(Dataset entries)
+++

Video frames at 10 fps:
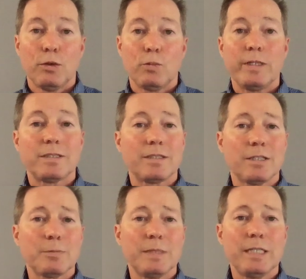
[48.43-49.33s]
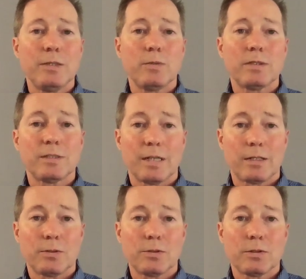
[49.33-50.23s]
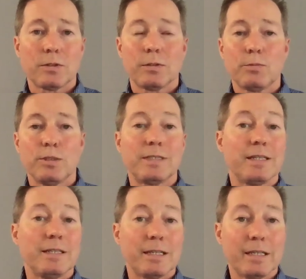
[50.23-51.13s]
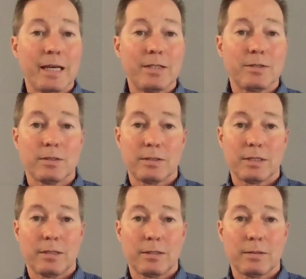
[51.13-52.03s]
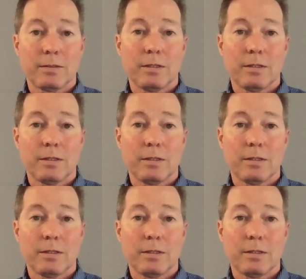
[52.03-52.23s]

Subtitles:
We discussed meeting with sellers, presenting a case to the seller,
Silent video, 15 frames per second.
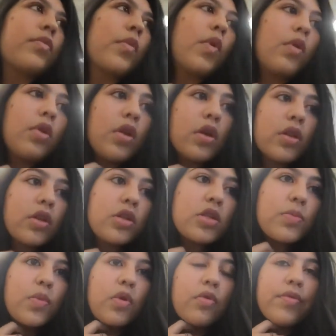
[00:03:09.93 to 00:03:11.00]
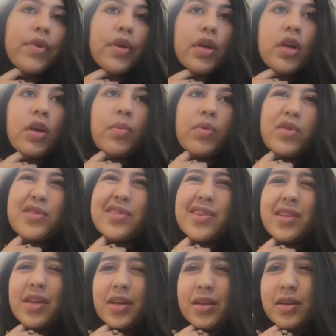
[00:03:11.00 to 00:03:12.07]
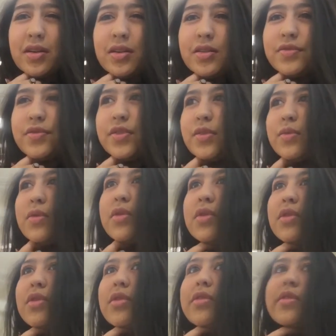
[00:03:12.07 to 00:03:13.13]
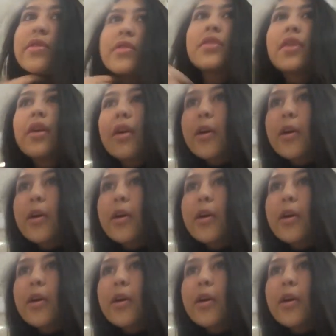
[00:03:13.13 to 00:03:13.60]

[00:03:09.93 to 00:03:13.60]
oh look, there's more over here, but those are like coffee ones.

+++

→ **WHAT IS NEEDED**:
Copy exactly the lines that run from the line containing "[49.33-50.23s]" to the end of the data above, keeping both end lines and leaving out all pictures.

→ **TASK ANSWER**:
[49.33-50.23s]
[50.23-51.13s]
[51.13-52.03s]
[52.03-52.23s]

Subtitles:
We discussed meeting with sellers, presenting a case to the seller,
Silent video, 15 frames per second.
[00:03:09.93 to 00:03:11.00]
[00:03:11.00 to 00:03:12.07]
[00:03:12.07 to 00:03:13.13]
[00:03:13.13 to 00:03:13.60]

[00:03:09.93 to 00:03:13.60]
oh look, there's more over here, but those are like coffee ones.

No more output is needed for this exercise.